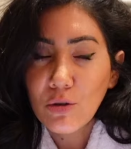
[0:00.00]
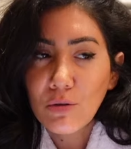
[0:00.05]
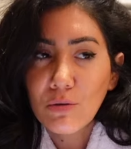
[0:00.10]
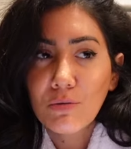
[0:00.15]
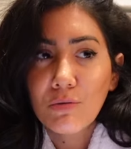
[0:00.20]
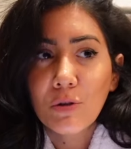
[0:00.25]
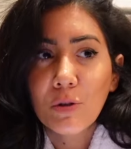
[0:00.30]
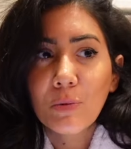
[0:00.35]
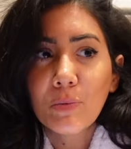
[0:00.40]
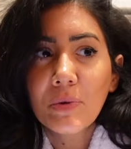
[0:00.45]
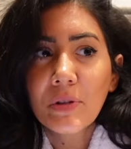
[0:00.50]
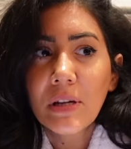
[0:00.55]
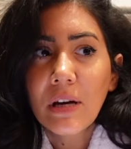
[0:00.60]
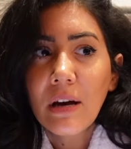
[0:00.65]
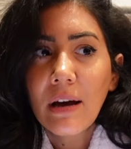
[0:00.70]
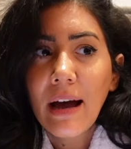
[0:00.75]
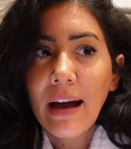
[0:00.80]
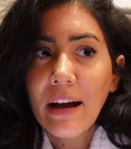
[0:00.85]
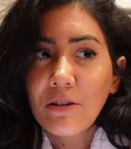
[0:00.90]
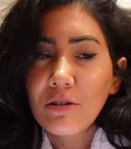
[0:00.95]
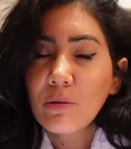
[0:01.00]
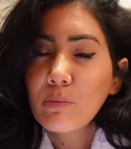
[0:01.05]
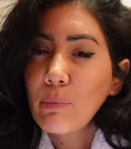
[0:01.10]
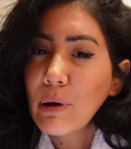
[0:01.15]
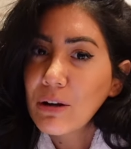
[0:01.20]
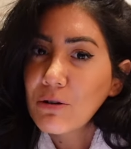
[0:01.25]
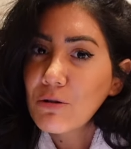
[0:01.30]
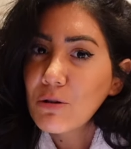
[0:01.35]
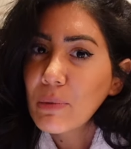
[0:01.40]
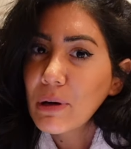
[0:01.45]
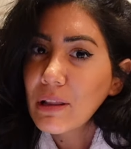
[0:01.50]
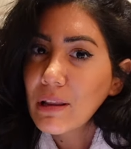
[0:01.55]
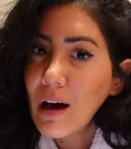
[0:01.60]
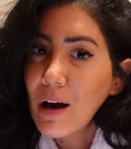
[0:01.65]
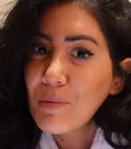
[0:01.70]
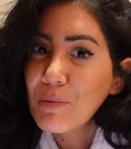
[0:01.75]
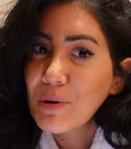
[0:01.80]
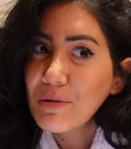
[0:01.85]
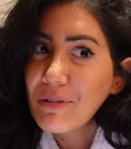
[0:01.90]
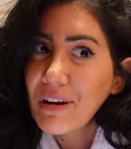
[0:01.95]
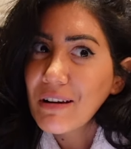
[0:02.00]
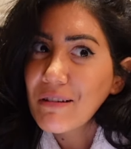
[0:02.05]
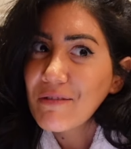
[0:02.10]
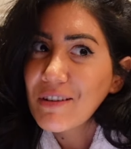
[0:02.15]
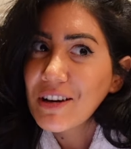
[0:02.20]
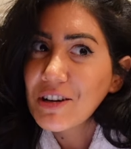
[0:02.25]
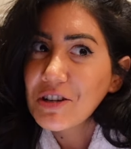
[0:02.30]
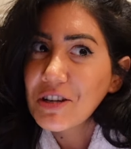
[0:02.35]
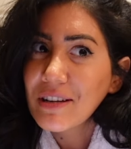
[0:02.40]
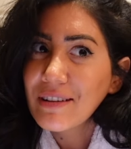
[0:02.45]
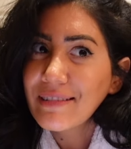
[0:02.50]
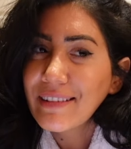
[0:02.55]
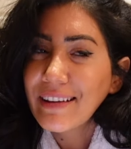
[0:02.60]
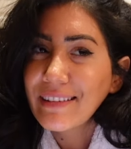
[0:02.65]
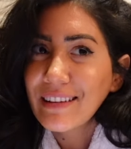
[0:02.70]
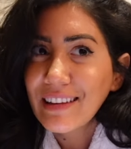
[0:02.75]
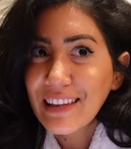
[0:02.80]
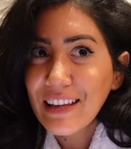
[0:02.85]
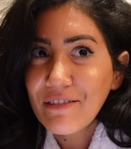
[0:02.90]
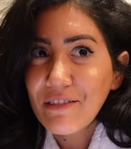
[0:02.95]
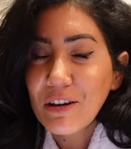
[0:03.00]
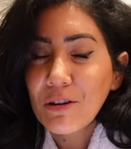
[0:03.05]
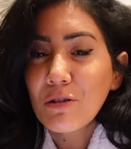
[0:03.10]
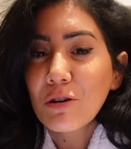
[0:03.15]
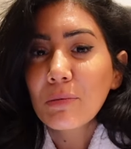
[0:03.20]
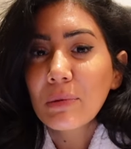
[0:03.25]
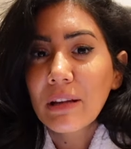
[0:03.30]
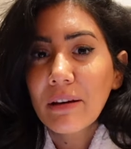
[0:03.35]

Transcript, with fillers: two rooms. Actually, bedroom a lot more renovation than the living room.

+++

*What is being asked:* Reproduce every record above exactly as given, excluding pictures from the result.

*Final answer:*
[0:00.00]
[0:00.05]
[0:00.10]
[0:00.15]
[0:00.20]
[0:00.25]
[0:00.30]
[0:00.35]
[0:00.40]
[0:00.45]
[0:00.50]
[0:00.55]
[0:00.60]
[0:00.65]
[0:00.70]
[0:00.75]
[0:00.80]
[0:00.85]
[0:00.90]
[0:00.95]
[0:01.00]
[0:01.05]
[0:01.10]
[0:01.15]
[0:01.20]
[0:01.25]
[0:01.30]
[0:01.35]
[0:01.40]
[0:01.45]
[0:01.50]
[0:01.55]
[0:01.60]
[0:01.65]
[0:01.70]
[0:01.75]
[0:01.80]
[0:01.85]
[0:01.90]
[0:01.95]
[0:02.00]
[0:02.05]
[0:02.10]
[0:02.15]
[0:02.20]
[0:02.25]
[0:02.30]
[0:02.35]
[0:02.40]
[0:02.45]
[0:02.50]
[0:02.55]
[0:02.60]
[0:02.65]
[0:02.70]
[0:02.75]
[0:02.80]
[0:02.85]
[0:02.90]
[0:02.95]
[0:03.00]
[0:03.05]
[0:03.10]
[0:03.15]
[0:03.20]
[0:03.25]
[0:03.30]
[0:03.35]

Transcript, with fillers: two rooms. Actually, bedroom a lot more renovation than the living room.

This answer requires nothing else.